* **TASK BRIEF**
Return the whole listing exactly, omitting the pictures.

* **LISTED ENTRIES**

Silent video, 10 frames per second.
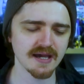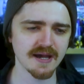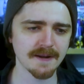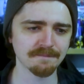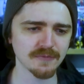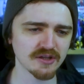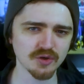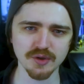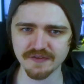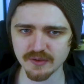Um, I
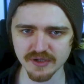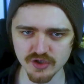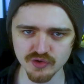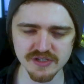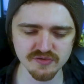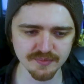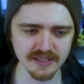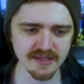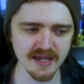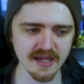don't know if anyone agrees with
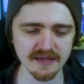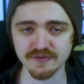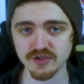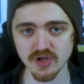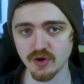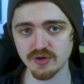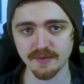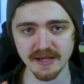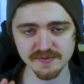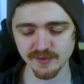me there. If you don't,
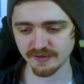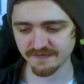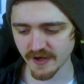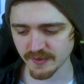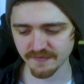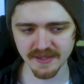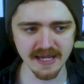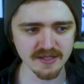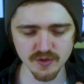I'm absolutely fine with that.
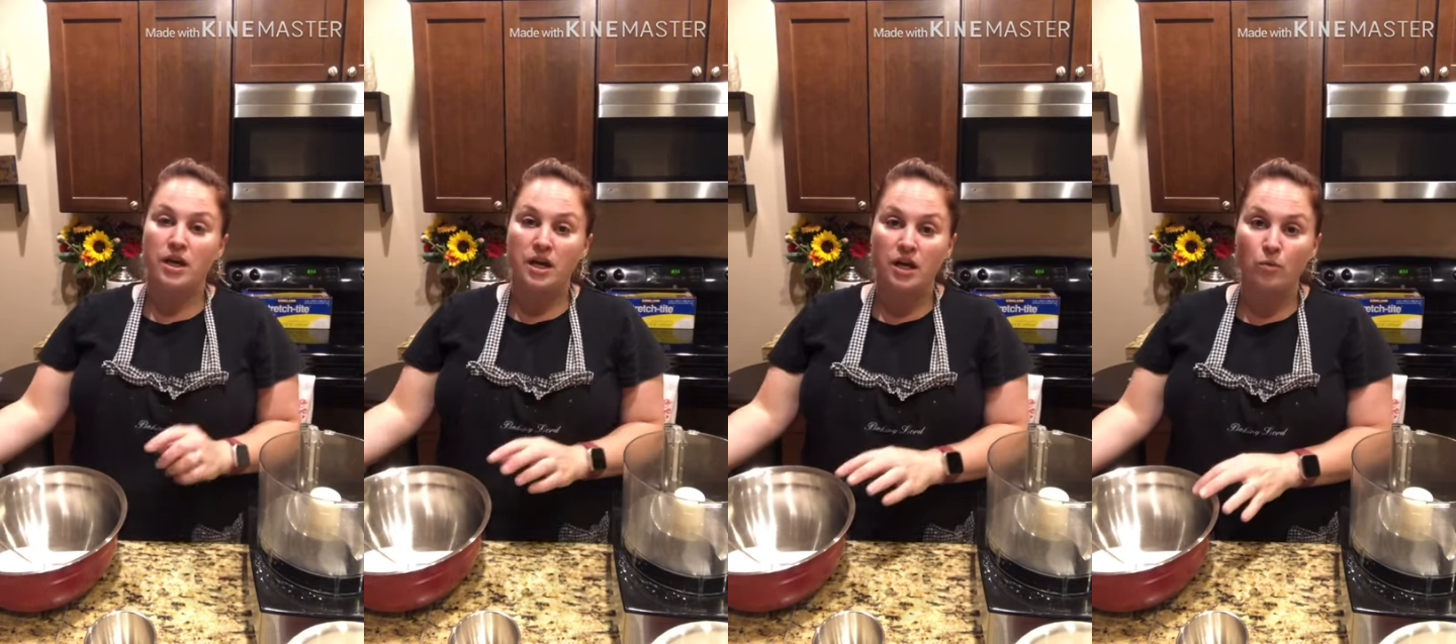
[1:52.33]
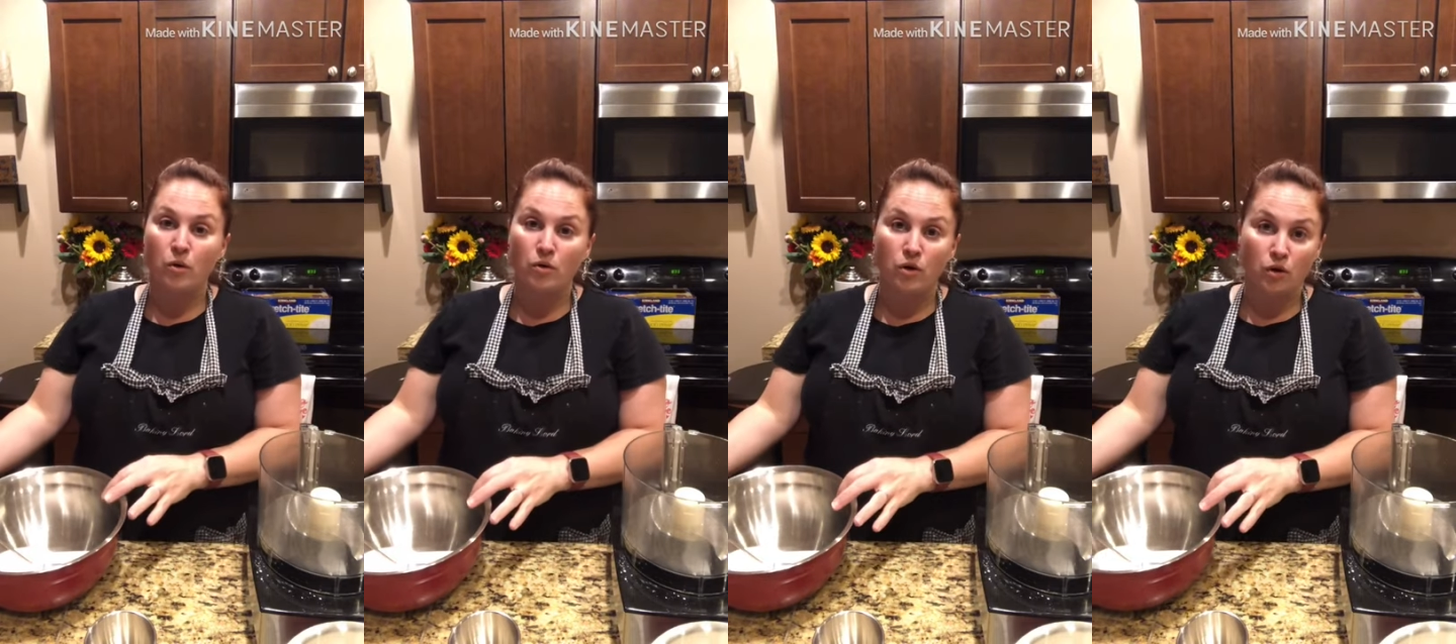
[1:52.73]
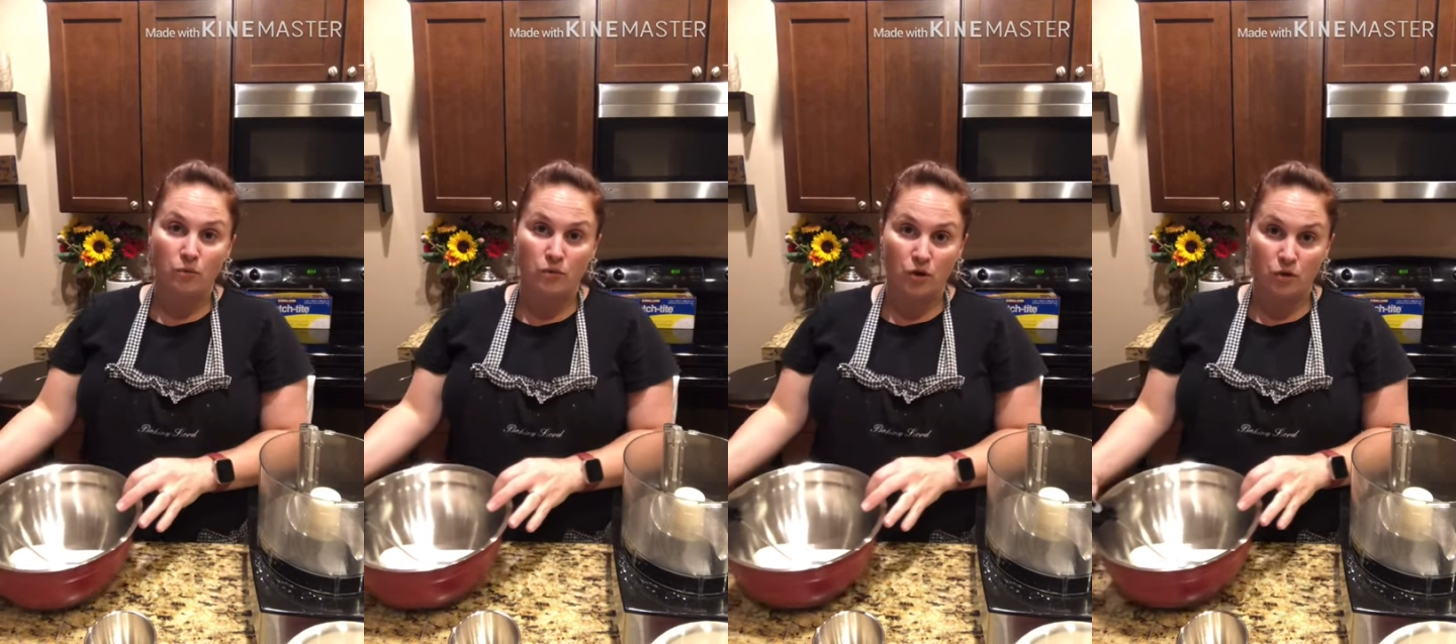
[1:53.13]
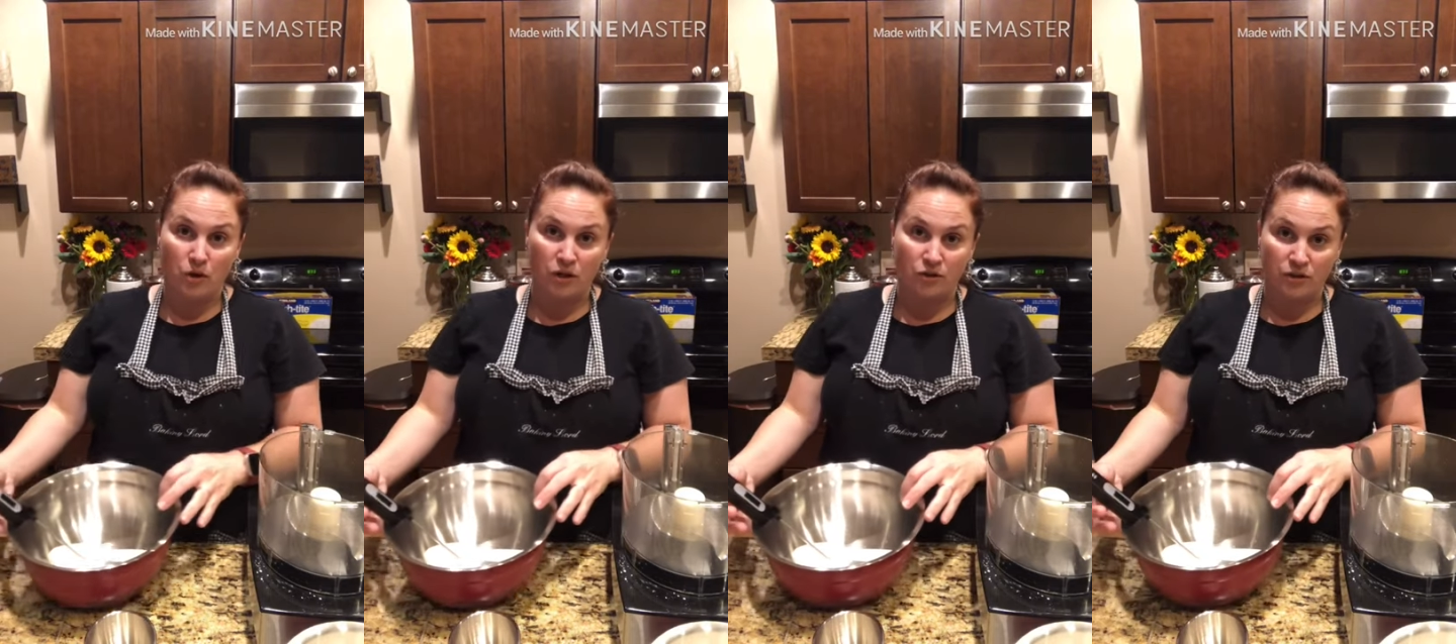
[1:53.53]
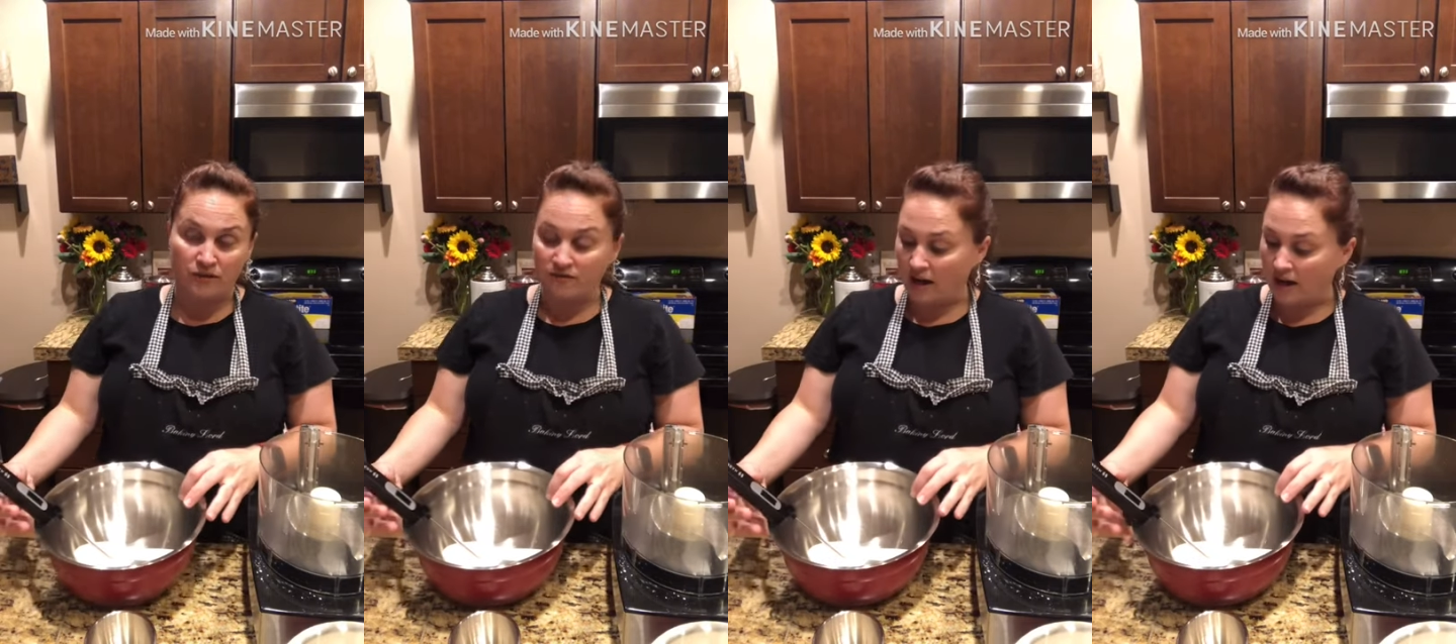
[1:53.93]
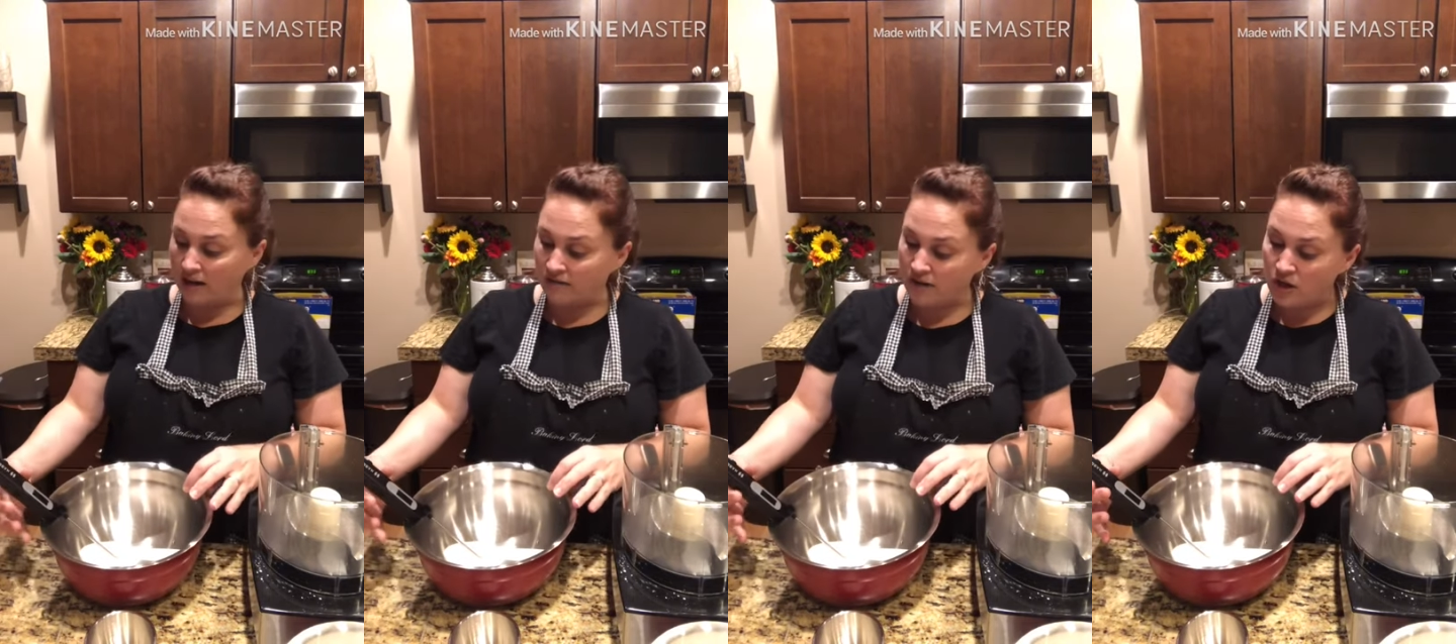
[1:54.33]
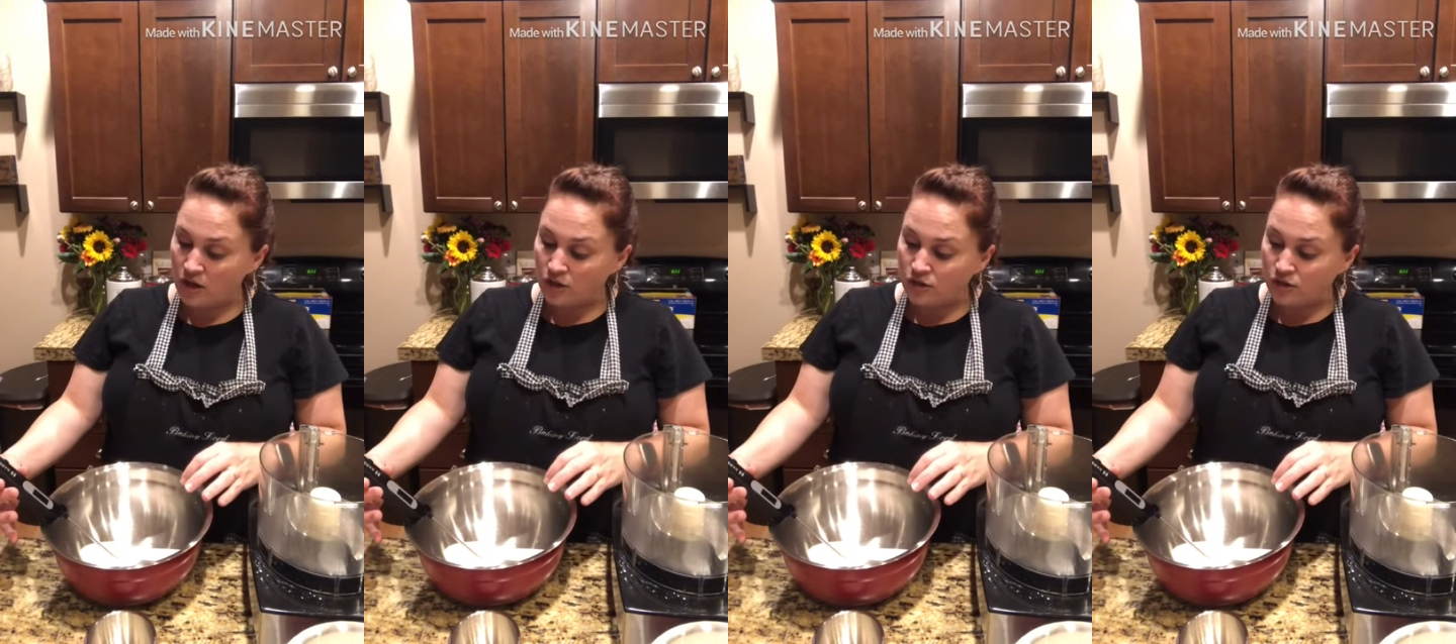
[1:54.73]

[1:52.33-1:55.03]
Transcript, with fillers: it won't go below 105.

* **ANSWER**
Silent video, 10 frames per second.
Um, I
don't know if anyone agrees with
me there. If you don't,
I'm absolutely fine with that.
[1:52.33]
[1:52.73]
[1:53.13]
[1:53.53]
[1:53.93]
[1:54.33]
[1:54.73]

[1:52.33-1:55.03]
Transcript, with fillers: it won't go below 105.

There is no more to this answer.